### WORK INSTRUCTION
Reproduce every entry word for word. Drop all pictures from the copy.

### EXTRACTED DATA
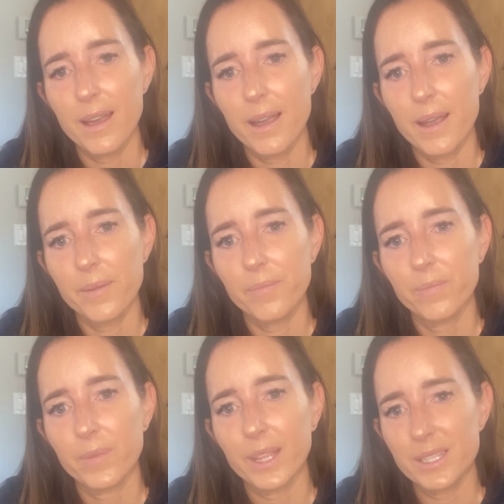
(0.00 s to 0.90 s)

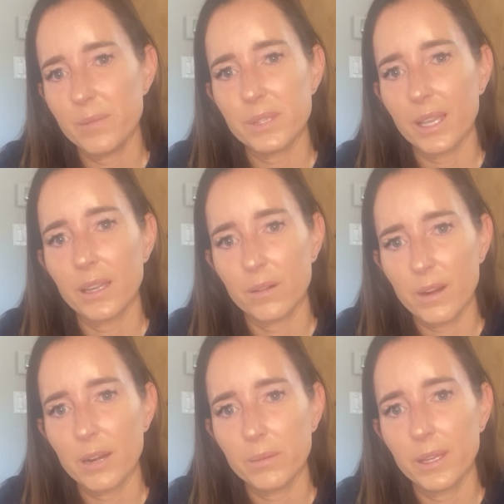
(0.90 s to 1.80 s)
That seems like an
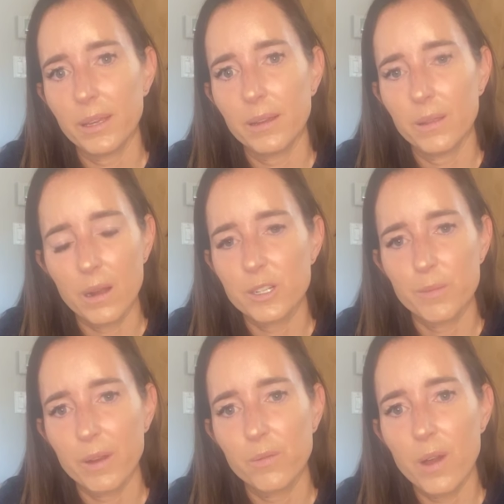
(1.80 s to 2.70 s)
incredibly large
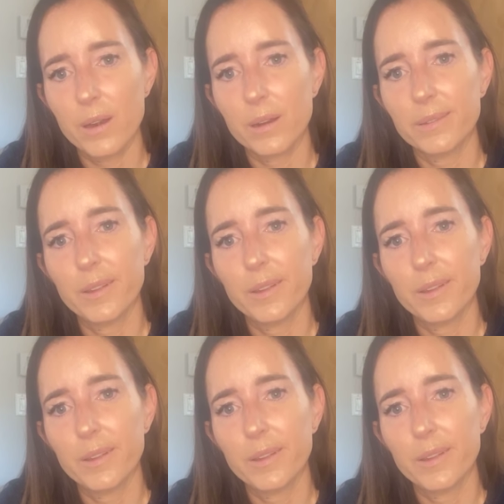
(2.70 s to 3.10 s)
amount of water.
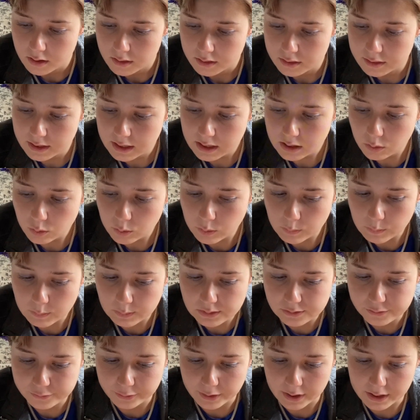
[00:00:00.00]
There you will
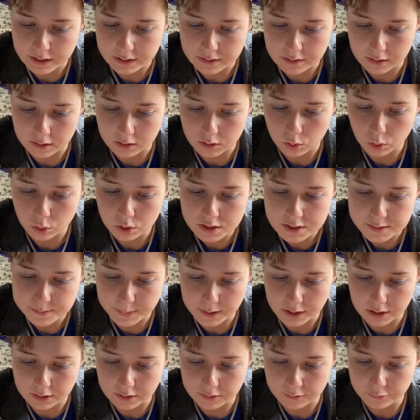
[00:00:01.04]
find the
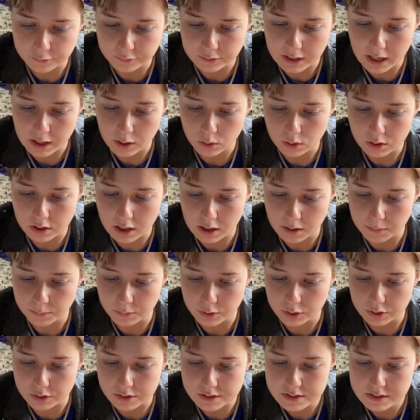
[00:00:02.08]
corresponding flower
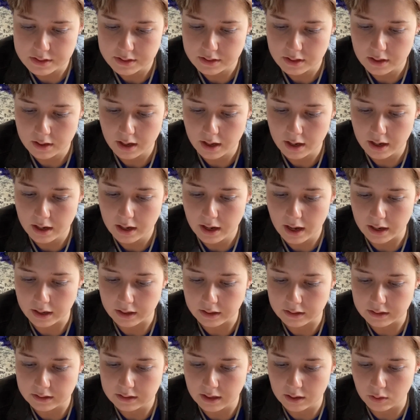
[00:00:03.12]
numbers
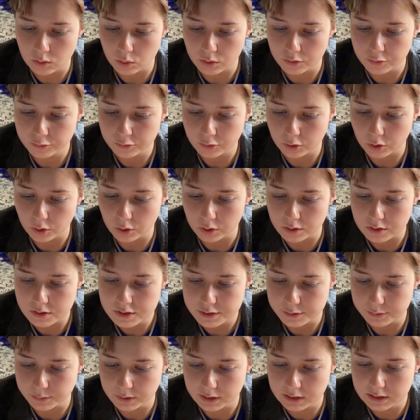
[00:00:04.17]
and can refer
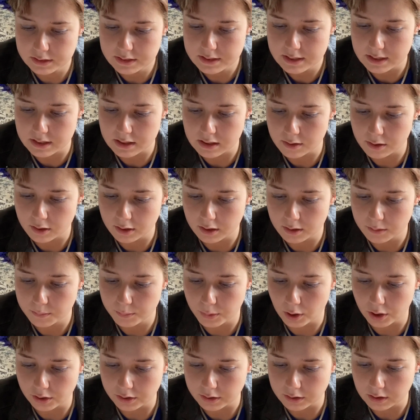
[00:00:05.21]
to it in the
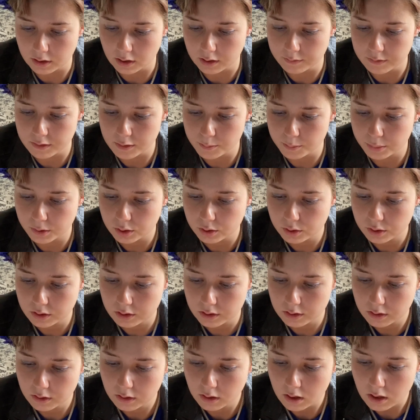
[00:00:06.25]
body of the book.
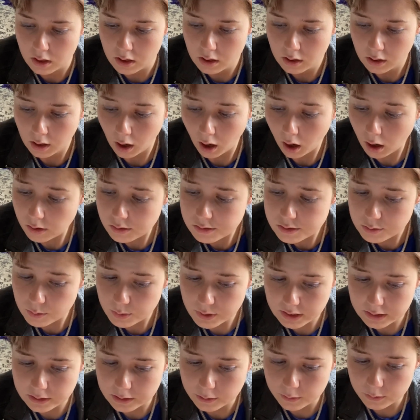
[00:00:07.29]
Also
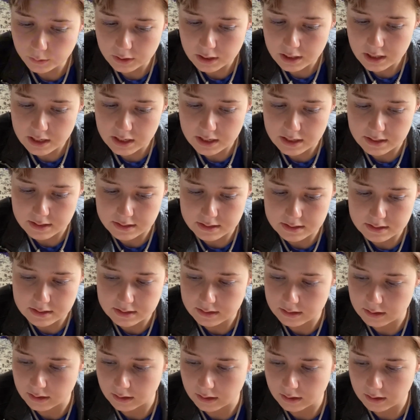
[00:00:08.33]
included is
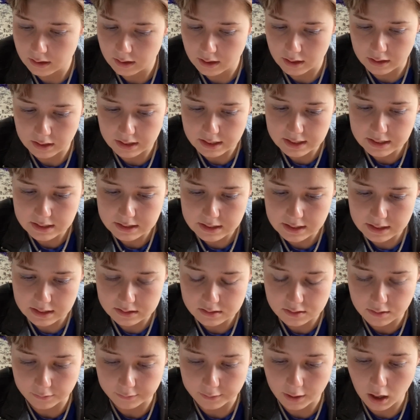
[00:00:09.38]
an index
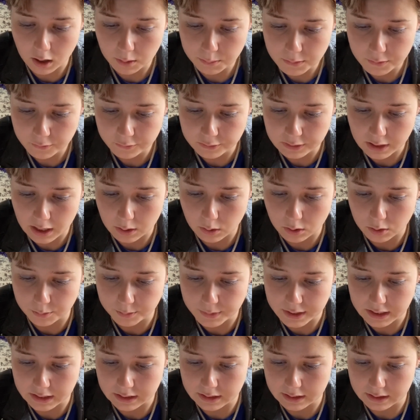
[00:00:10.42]
of common flower
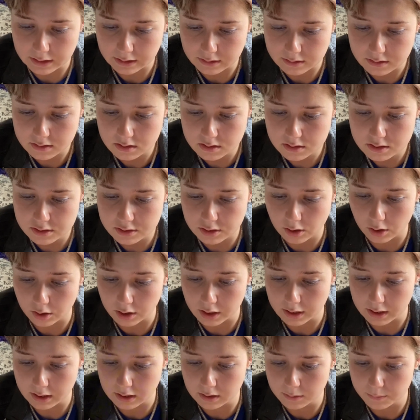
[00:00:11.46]
meanings
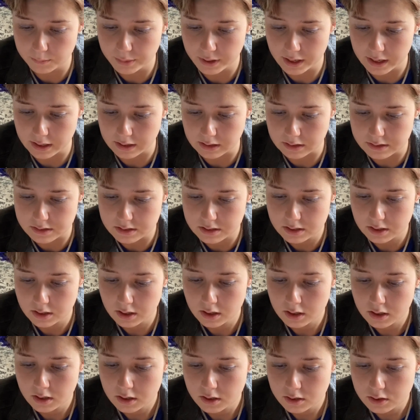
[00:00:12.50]
starting page
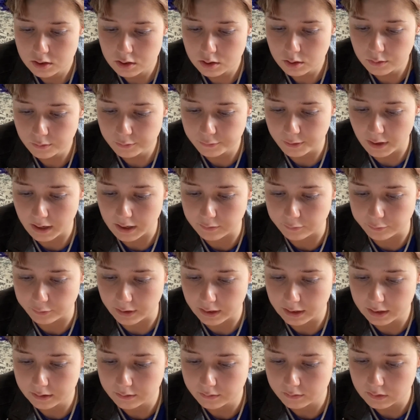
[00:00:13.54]

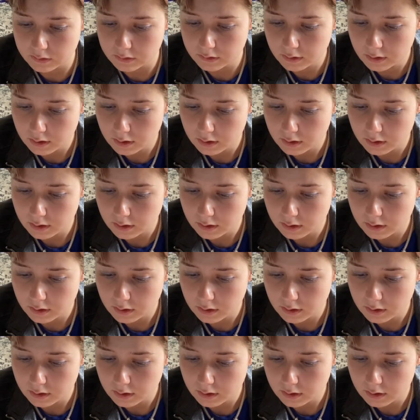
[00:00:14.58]
255.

### YOUR SOLUTION
(0.00 s to 0.90 s)

(0.90 s to 1.80 s)
That seems like an
(1.80 s to 2.70 s)
incredibly large
(2.70 s to 3.10 s)
amount of water.
[00:00:00.00]
There you will
[00:00:01.04]
find the
[00:00:02.08]
corresponding flower
[00:00:03.12]
numbers
[00:00:04.17]
and can refer
[00:00:05.21]
to it in the
[00:00:06.25]
body of the book.
[00:00:07.29]
Also
[00:00:08.33]
included is
[00:00:09.38]
an index
[00:00:10.42]
of common flower
[00:00:11.46]
meanings
[00:00:12.50]
starting page
[00:00:13.54]

[00:00:14.58]
255.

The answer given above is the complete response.